**Data for this task**
* * * *

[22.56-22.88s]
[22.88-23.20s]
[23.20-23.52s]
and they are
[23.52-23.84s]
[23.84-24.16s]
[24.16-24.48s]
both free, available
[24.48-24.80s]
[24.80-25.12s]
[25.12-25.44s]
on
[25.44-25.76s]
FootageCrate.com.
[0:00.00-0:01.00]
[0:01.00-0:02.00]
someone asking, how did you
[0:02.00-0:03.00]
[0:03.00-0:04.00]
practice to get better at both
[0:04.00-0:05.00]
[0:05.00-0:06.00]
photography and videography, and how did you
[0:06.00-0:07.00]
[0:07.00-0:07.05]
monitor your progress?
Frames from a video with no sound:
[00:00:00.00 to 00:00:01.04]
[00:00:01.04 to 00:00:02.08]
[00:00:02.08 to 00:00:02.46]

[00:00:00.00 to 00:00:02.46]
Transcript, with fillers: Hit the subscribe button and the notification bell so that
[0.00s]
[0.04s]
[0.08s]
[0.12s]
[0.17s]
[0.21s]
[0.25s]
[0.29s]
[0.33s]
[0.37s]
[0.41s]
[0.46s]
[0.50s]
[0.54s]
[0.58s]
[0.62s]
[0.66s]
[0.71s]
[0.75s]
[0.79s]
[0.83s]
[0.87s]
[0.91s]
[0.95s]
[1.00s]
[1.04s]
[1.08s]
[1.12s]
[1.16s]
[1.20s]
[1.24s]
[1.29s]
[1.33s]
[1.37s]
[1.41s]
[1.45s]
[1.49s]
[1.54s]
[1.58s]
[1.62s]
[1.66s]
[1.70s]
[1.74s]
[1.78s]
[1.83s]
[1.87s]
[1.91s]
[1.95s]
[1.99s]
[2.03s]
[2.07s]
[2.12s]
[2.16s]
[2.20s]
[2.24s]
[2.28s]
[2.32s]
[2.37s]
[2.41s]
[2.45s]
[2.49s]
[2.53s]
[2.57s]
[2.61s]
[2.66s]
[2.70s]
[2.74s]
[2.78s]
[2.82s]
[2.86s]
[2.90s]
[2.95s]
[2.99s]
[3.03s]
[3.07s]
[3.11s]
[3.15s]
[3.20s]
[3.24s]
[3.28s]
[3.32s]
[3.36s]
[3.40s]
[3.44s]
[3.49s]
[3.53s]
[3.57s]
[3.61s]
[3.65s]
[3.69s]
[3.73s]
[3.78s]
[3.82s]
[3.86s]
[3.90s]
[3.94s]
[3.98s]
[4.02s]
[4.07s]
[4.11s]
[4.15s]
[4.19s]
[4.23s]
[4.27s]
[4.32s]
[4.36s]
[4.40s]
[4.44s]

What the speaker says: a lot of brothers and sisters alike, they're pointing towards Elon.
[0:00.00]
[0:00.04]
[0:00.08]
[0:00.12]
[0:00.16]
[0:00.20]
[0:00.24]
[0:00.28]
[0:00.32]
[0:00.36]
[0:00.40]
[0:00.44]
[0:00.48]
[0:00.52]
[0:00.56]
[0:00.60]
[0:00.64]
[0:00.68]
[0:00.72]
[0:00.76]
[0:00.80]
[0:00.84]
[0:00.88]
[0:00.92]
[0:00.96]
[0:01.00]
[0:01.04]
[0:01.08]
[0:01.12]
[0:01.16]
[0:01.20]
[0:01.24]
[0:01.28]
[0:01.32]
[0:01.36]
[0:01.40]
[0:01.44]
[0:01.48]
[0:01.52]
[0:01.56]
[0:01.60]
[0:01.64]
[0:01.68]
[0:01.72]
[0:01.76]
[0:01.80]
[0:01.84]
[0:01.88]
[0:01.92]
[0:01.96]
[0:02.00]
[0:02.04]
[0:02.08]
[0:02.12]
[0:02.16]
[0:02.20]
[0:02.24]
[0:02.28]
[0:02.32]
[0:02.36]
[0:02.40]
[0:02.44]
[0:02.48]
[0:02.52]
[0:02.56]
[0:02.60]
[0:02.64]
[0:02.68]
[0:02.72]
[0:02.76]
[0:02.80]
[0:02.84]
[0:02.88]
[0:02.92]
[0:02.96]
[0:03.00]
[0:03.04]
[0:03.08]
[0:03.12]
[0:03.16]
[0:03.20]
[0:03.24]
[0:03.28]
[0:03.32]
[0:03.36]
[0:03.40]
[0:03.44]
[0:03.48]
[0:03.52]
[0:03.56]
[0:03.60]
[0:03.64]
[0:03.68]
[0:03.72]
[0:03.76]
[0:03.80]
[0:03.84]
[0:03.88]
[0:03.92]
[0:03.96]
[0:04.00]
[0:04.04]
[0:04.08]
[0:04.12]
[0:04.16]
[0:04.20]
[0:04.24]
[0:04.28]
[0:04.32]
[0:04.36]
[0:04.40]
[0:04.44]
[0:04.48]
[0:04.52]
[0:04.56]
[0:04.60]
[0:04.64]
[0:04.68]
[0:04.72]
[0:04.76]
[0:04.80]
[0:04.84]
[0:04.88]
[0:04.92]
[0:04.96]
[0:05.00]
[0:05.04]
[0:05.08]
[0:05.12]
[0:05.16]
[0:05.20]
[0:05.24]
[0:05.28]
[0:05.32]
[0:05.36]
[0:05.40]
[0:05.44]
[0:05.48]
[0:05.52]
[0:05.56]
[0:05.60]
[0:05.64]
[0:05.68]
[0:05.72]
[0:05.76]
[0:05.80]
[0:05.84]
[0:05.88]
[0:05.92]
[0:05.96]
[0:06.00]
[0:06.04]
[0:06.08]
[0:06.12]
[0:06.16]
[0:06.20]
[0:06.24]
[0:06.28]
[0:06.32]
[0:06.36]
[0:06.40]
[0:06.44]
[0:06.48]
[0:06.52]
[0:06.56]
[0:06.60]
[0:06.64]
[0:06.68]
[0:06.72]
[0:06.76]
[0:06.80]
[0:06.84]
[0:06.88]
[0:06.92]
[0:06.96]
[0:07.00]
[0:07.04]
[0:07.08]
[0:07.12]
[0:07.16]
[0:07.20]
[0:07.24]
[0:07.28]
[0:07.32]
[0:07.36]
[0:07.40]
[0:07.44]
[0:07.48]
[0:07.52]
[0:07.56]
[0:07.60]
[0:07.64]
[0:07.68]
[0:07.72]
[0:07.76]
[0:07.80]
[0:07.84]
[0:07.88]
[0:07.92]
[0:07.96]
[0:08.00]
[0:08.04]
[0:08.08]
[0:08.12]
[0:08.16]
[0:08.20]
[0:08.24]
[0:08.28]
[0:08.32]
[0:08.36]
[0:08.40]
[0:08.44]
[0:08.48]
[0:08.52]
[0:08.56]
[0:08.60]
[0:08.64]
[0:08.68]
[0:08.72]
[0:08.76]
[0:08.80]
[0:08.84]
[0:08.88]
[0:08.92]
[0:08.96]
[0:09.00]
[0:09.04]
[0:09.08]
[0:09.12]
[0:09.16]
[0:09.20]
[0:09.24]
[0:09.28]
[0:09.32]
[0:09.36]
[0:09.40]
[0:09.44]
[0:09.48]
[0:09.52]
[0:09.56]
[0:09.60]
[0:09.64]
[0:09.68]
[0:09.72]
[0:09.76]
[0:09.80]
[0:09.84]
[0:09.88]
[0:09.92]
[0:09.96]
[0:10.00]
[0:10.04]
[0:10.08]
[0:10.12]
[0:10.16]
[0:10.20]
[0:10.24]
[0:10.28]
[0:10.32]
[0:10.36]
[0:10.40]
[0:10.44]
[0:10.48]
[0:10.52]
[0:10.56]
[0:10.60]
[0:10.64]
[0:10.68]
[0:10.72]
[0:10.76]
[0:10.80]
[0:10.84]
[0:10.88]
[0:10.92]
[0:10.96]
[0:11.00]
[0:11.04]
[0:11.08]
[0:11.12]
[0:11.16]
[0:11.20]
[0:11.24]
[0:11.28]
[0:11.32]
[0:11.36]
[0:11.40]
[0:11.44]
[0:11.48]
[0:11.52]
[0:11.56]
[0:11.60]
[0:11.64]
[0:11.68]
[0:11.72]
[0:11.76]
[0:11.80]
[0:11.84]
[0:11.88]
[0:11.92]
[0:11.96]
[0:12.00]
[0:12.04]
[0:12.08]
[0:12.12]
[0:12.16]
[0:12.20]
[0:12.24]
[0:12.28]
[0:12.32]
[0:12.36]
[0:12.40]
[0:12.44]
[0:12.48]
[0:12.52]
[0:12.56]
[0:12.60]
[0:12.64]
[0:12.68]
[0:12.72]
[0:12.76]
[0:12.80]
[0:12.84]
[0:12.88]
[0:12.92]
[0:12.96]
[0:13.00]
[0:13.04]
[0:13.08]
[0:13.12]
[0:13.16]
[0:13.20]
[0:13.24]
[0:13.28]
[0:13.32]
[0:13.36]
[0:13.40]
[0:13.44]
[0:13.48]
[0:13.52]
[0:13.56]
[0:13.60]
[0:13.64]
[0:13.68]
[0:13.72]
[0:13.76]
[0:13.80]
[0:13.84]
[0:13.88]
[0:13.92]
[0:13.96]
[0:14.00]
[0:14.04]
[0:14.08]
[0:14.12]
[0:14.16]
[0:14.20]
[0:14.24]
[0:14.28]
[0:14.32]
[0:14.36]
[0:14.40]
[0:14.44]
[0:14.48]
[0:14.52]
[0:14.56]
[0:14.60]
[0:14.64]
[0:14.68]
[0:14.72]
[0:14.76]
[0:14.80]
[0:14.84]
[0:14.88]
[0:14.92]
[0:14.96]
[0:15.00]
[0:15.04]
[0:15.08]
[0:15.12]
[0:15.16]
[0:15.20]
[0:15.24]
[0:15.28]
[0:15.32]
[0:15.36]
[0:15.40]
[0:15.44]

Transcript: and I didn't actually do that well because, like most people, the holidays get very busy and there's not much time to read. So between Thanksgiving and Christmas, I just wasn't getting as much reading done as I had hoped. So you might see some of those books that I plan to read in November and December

* * * *

Please go through the listing and return each line that has "Transcript" in it.

**Output for this task**
Transcript, with fillers: Hit the subscribe button and the notification bell so that
Transcript: and I didn't actually do that well because, like most people, the holidays get very busy and there's not much time to read. So between Thanksgiving and Christmas, I just wasn't getting as much reading done as I had hoped. So you might see some of those books that I plan to read in November and December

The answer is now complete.